Abstract

Background: Gefitinib treatment has come to be recognized as the standard therapy for patients with non-small cell lung cancer (NSCLC) harboring epidermal growth factor receptor (EGFR) mutations. However, resistance to gefitinib has been observed in certain subpopulations of these patients. The purpose of this study was to evaluate the impact of smoking status on the efficacy of gefitinib in patients with NSCLC harboring EGFR mutations.

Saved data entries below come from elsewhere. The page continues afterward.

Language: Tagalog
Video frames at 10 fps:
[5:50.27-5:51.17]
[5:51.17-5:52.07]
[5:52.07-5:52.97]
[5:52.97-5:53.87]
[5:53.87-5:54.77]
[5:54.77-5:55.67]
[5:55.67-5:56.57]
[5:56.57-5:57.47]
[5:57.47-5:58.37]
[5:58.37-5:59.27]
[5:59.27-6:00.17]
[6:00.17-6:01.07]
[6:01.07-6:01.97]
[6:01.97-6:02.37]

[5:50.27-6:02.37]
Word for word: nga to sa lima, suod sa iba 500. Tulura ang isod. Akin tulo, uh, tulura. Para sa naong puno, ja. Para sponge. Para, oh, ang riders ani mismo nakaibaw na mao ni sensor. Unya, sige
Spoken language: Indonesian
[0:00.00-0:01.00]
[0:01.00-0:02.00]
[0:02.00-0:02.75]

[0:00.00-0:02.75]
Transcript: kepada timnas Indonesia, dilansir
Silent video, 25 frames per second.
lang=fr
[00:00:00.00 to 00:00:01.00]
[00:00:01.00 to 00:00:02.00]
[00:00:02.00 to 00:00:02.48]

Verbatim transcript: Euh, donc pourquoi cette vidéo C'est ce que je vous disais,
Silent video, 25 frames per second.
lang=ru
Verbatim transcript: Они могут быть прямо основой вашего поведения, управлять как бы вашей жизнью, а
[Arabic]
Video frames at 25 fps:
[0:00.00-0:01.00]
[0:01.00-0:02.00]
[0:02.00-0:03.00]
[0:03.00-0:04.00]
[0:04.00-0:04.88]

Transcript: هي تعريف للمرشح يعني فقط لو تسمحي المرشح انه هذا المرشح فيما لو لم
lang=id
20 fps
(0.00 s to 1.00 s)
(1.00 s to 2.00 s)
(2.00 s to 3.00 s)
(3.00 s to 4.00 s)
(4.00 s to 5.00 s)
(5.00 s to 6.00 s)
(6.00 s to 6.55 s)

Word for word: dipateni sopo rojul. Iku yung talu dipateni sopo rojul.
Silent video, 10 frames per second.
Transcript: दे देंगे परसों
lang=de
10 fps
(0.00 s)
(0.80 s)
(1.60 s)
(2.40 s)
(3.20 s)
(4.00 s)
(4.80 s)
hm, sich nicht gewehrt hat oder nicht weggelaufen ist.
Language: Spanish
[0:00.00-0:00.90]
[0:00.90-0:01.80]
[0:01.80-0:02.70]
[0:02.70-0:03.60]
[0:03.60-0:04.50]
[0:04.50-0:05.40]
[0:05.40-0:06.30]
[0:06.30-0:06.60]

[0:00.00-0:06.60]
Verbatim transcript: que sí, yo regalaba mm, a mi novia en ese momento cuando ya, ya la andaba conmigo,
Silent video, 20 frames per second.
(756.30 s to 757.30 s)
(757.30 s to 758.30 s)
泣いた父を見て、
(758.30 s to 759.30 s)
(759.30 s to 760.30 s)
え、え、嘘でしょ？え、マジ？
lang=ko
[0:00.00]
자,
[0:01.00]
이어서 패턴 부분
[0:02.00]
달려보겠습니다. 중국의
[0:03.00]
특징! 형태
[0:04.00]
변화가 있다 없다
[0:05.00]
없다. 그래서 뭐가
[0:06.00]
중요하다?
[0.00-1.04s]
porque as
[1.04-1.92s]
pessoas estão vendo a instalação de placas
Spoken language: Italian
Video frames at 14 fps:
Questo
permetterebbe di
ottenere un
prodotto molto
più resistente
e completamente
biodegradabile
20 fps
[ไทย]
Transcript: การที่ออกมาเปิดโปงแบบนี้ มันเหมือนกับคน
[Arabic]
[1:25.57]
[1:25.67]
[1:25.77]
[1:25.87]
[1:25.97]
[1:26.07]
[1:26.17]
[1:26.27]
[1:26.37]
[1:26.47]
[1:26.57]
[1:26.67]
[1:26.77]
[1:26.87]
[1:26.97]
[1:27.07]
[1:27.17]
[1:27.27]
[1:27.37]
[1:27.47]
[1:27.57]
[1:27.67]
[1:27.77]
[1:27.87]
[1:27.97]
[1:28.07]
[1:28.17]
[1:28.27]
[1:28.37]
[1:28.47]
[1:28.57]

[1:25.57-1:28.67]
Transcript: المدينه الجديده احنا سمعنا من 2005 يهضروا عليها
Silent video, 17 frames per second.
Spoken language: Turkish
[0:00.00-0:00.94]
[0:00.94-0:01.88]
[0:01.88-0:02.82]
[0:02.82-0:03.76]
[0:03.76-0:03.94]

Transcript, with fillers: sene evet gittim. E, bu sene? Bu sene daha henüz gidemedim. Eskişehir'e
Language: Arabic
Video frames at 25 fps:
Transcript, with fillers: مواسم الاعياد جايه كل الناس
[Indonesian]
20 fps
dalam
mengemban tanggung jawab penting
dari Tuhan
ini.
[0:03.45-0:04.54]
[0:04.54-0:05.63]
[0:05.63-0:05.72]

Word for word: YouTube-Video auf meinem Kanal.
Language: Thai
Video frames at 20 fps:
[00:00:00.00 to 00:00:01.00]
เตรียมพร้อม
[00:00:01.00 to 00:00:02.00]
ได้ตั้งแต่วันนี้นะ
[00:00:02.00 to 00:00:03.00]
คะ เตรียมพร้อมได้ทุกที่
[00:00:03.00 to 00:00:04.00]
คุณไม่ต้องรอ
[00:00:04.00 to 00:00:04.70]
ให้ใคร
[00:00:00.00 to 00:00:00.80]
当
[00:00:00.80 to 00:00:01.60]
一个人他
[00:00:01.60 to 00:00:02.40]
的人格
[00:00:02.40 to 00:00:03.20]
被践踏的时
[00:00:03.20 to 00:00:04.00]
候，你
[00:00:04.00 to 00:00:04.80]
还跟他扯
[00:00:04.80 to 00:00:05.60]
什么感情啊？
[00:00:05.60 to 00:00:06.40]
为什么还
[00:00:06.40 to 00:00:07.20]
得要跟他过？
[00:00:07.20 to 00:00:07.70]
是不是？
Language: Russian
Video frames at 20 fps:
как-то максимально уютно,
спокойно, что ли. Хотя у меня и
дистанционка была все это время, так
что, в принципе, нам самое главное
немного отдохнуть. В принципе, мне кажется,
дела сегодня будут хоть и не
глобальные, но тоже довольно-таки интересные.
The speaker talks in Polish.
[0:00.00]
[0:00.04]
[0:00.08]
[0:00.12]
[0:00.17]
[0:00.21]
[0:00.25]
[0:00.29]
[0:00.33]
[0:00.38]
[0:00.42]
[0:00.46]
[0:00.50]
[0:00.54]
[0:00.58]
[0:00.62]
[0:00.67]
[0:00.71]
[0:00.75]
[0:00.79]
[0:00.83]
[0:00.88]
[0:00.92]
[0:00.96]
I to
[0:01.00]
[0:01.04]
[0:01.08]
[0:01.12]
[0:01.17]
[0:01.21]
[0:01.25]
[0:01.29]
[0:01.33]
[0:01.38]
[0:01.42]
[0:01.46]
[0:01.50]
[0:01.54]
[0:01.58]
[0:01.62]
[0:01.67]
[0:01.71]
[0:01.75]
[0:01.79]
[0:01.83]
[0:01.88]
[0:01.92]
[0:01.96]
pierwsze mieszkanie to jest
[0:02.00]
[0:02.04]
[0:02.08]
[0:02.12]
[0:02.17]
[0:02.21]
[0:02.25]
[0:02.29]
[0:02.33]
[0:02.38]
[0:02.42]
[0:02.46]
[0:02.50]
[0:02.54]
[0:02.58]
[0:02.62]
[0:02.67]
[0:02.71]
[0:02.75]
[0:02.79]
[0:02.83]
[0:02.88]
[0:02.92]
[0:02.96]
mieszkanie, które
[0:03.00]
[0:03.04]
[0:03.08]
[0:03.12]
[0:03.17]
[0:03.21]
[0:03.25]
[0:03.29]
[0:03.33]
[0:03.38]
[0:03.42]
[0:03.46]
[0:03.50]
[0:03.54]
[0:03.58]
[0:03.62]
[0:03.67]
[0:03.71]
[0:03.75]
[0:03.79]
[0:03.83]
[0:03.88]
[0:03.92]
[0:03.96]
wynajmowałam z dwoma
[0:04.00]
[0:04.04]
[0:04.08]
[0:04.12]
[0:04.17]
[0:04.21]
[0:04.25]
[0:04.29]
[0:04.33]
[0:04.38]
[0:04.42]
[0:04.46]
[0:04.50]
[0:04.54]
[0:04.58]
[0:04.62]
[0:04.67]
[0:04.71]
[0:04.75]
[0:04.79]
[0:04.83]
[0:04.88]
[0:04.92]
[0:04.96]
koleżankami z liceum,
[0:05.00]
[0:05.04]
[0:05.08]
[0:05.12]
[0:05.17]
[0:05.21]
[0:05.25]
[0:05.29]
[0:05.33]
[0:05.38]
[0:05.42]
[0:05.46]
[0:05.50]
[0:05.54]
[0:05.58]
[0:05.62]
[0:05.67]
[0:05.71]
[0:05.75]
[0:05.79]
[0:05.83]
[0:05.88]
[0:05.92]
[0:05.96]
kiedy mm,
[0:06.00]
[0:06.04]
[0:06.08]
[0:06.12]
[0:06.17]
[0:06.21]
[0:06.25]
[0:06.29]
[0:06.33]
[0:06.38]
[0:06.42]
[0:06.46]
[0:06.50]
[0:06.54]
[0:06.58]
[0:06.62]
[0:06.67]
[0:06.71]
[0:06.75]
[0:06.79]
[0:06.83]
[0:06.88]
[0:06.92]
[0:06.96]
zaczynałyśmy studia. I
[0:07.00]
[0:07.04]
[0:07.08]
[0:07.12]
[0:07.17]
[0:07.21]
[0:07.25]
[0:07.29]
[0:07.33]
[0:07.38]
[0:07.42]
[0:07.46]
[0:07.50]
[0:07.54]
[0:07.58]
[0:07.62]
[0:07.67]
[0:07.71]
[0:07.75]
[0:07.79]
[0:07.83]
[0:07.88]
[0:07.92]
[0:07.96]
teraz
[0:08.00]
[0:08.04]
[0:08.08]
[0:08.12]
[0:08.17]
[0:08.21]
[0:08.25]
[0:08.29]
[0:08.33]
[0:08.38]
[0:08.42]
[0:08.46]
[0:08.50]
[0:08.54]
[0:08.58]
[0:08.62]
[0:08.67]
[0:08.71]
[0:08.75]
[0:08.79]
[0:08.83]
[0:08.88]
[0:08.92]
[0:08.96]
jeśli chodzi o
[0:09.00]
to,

Methods: The records of NSCLC patients harboring EGFR mutations who were treated with gefitinib at Kitasato University Hospital were retrospectively reviewed, and the treatment outcomes were evaluated. Results: In 153 patients with NSCLC harboring EGFR mutations, the overall response rate and progression-free survival (PFS) were 66.7% and 9.0 months, respectively. PFS differed significantly among the current smokers and never-smokers/former light smokers (10.7 vs. 5.4 months, p = 0.0002), and the response rate was significantly higher in the never-smokers/former light smokers than in the current smokers (72.3 vs. 55.8%, p = 0.04). Multivariate analysis identified smoking status as an independent predictor of PFS. Conclusion: The clinical data obtained in this study provide a valuable rationale for considering smoking status as a predictor of the efficacy of gefitinib in patients with NSCLC harboring activating EGFR mutations.